Favoured by a tax system doling bountiful handouts to rent-seekers, real estate became the name of the game throughout the first decade of the new millennium. The bubble developed remorselessly over eight years from 1999 as Australians became distracted from the main game by the false signals given by a terminally ill, perverse tax regime. As we caught the contagion, the obscene levels of interest paid under mortgages to banks largely signified the land rent lost to the public purse after it had become privately capitalised into sharply increased land prices. But subsequent inquiries into housing affordability always managed to turn a blind eye to the option of increasing the level of land value capture in order to contain the rate of land price escalation. An ill-informed property lobby still appears to contain public opinion.
So, Australian Bureau of Statistics Catalogue No. 5506.0 now tells us that we collected less than $40 billion from taxes on ‘property’ in 2007. Although publicly-generated land rent was $325 billion, we chose to fine labour and capital to the extent of some $285 billion for daring to work, allowing eighty-six percent of Australia’s land rent to be privately capitalised into the bubble – and thereby establishing the conditions necessary for an extraordinary financial collapse.
Presumably also on the advice of the same gormless economic high priests who have been advising them, governments now wantonly throw huge sums of public funds into the economic vortex in the forlorn hope of being able to rekindle a fast-foundering economy. The long-established wisdom that public capture of publicly-generated land rent represents the best interests of the public remains out of fashion. It should soon become clear to the dullest of economists, though, that taxation policy failure has been the catalyst for this financial implosion, and that the road to recovery doesn’t lie in ritually sacrificing further government funds into an abyss. The question instead becomes whether Australians can be re-educated in time to reverse a potentially horrific social meltdown by reasserting an old economic verity.

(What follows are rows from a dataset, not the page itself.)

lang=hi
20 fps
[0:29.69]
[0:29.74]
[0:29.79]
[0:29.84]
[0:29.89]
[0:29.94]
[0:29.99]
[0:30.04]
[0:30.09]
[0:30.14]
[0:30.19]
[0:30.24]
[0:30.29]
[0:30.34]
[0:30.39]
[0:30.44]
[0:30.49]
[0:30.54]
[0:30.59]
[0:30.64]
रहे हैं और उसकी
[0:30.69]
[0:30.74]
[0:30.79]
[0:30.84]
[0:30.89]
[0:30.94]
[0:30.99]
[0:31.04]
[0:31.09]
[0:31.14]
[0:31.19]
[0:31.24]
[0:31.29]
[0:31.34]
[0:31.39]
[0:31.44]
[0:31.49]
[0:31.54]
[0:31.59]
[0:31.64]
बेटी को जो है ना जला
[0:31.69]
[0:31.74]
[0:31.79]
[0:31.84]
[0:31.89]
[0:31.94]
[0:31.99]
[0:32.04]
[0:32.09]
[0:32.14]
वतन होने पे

Ken Henry’s review of the tax system is timely and urgent. We need not only rid ourselves of those taxes penalising thrift, industry and exchange, but to re-establish the principle of public capture of our land values if we are to turn our parlous situation around quickly. Land rent represents community, insofar as it is generated by the community and its assets, not by any individuals. Time will undoubtedly prove, for better or worse, that at this time in our history Australia urgently needed to re-discover age-old community values.